Mau nyeritain tentang teman kami lainnya, nanti jatuhnya ghibah. Kalau mau nyeritain tentang diri sendiri dulu, nanti dikiranya sombong. Dan dianggap ‘dunia harus tertuju padaku’. Nah loh, serba salah kan jadinya.
Saya mau tanya apa coba? Sedangkan saya dan dia, bener-bener nggak ada keterkaitan lainnya yang kira-kira bisa dibahas. Lantas, harus bagaimana mencairkan suasananya?
Jadi, untuk kamu-kamu yang menganggap kalau ditanya kapan itu sensitif lalu merasa sakit hati, sudahlah. Akuin aja kalau kamu emang belum bisa mencapainya. Harusnya nih, kalau kamu emang punya jalan hidupmu sendiri yang tidak sesuai dengan standar mereka, yaudah sih. Nyantai aja pas ditanya macem-macem kayak gitu.
Kalau kamu merasa sakit hati, itu tandanya, EMANG KAMU GAMPANG BAPER!!1!!1! Maksudnya gini, itu tanda sejak sebelumnya, di dalam hati kamu itu, sudah ada yang terluka, dan kamu belum sanggup untuk menerima dirimu sendiri.
Nah, pas ditanya, lukanya itu semacam kebuka lagi dan nggak sengaja kena air jeruk. Perih kan jadinya? Duh, sumpah jadi ngilu bayanginnya. Hahaha.
Sudahlah, jangan terus-menerus persalahkan orang lain. Ini hanya tentang dirimu sendiri. Kita tuh nggak bisa mengontrol orang lain harus gimana-gimana. Yang bisa kita lakukan, hanyalah mengontrol diri sendiri. Please ya, nggak usah lagi sok-sokan sakit hati karena ucapan orang lain.

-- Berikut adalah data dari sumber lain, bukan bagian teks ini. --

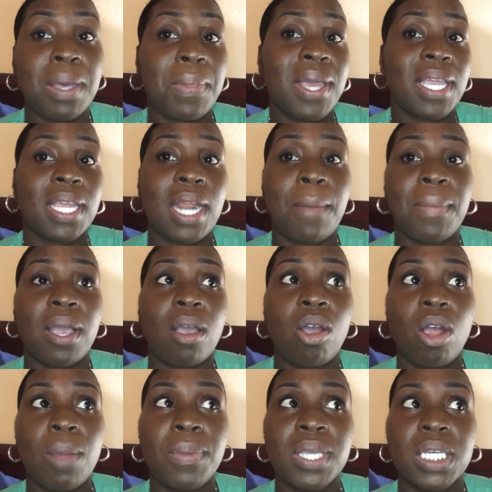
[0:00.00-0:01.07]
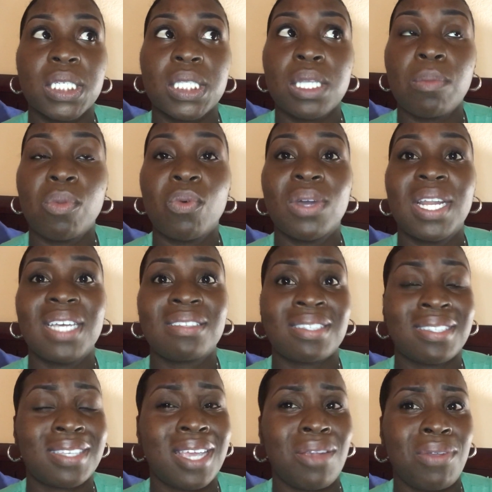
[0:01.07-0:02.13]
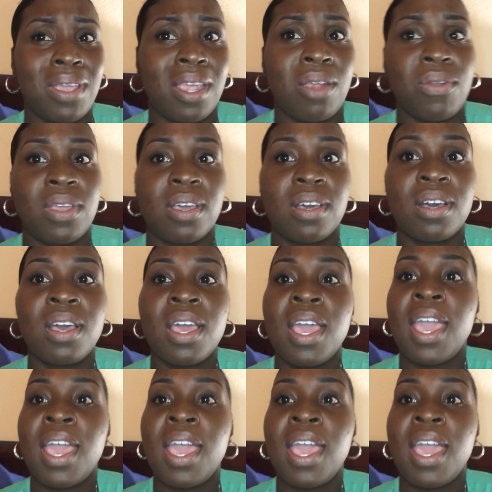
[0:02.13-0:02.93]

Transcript: I'm not getting out my car because number one, that's a scary area,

Yang perlu kita sadari sekarang, pertama, kita nggak bisa terus menerus membahagiakan mulut tetangga ataupun tetangganya tetangga. Kedua, kita nggak bisa hidup untuk semua orang. Tuh, diinget dua hal simpelnya. Biar kita nggak gampang sakit hati dengan pertanyaan yang dianggap kurang sopan itu.
Jadi, tak perlu melarang orang lain untuk bertanya kapan. Dampak sakit hati itu, masalahnya bukan pada orang yang bertanya. Tapi pada kita, yang ternyata belum menerima diri sendiri.